Gross Earnings boosted by better than expected Interest Income
UBA recently released its FY’19 results, reporting a 20% y/y growth in Gross Earnings to ₦560.2 billion (Vetiva estimate: ₦547.5 billion), driven by a 12% y/y growth in Interest Income (II) to ₦404.8 billion and a 51% y/y jump in Non-Interest Income to ₦155.4 billion. However, this impressive earnings performance was somewhat dampened by the 303% y/y spike in Impairment charges to ₦18.3 billion (Vetiva estimate: ₦9.0 billion); this was due to a 93% y/y decline in recoveries, as overall credit allowances declined by 59% y/y. Consequently, PBT growth was limited to 4.2% y/y, as PBT printed at ₦111.3 billion, while PAT grew by 13% y/y to ₦89.1 billion (Vetiva estimate: ₦105.2 billion), the result of a reduced tax bill of ₦22.2 billion (Vetiva Estimate: ₦28.9 billion), giving the firm a FY’19 ROAE of 16.2% (9M’19 ROAE: 20.6%) and EPS of ₦2.52 (FY’18: ₦2.20).

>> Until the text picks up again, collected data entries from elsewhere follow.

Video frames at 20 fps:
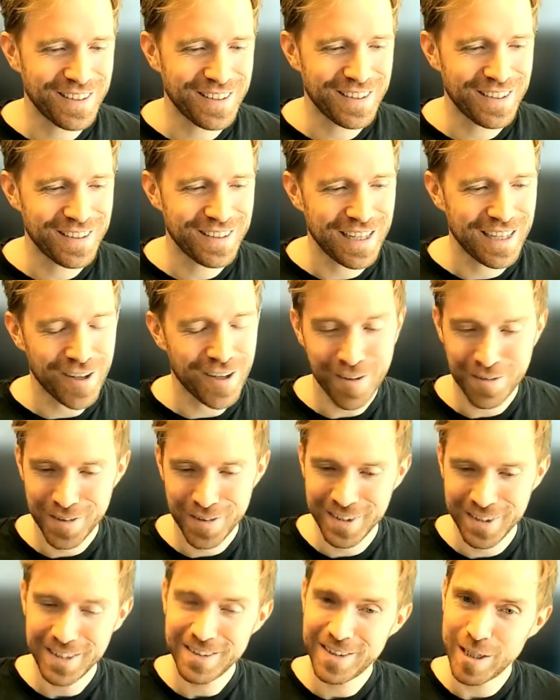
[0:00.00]

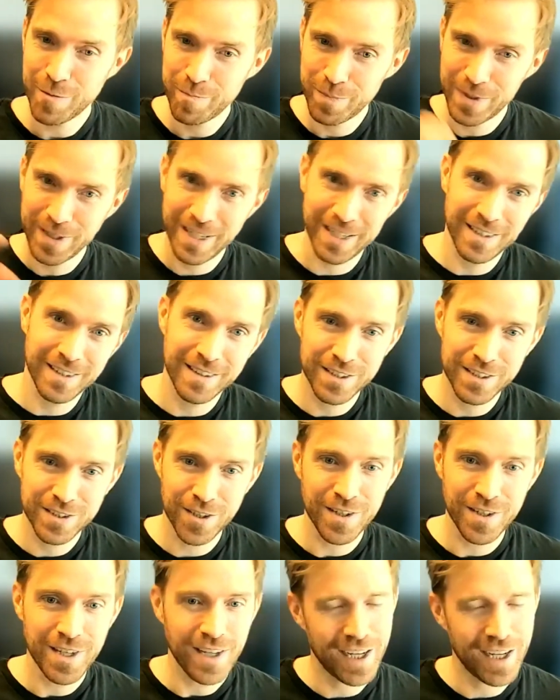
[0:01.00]
after that, they played the
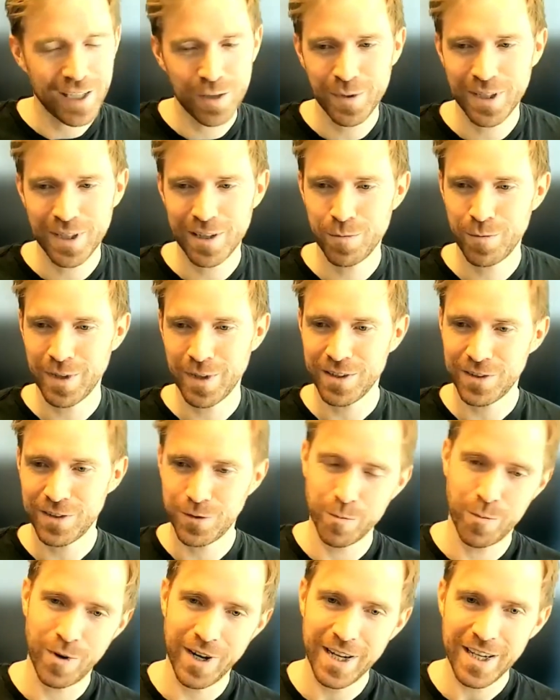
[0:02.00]
song, and we went
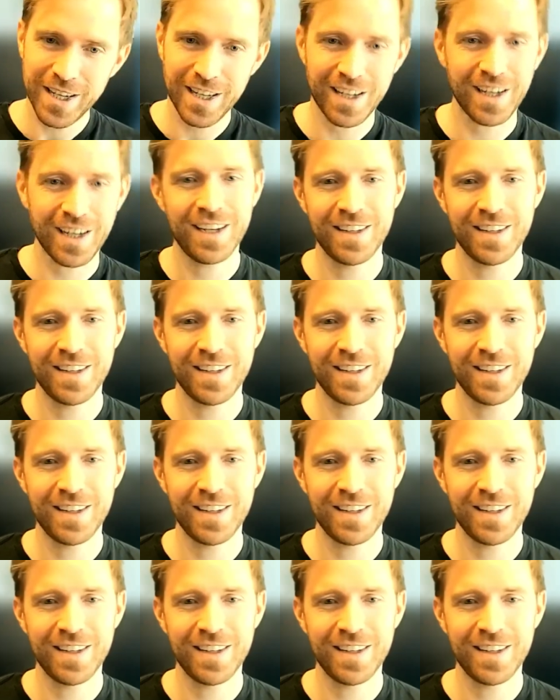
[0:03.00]
to break,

Asset quality improves despite Loan Book growth
UBA’s NPLs improved q/q to 5.3% from 5.7% despite a 4% q/q and 18% y/y growth in Total Loans to ₦2.1 trillion. However, the bank’s cost of risk worsened q/q to 0.8% from 0.5% as at Q3’19. Looking forward, we expect the bank to adopt a cautious loan growth strategy, thus we forecast a 9% y/y growth in loans and advances in FY’20 (FY’19: 19%), despite the minimum LDR requirement which the bank has thus far been unable to meet (FY’19 LDR: 56%). Based on this, we expect a 30bps moderation in NPLs y/y to 5.0% by year-end.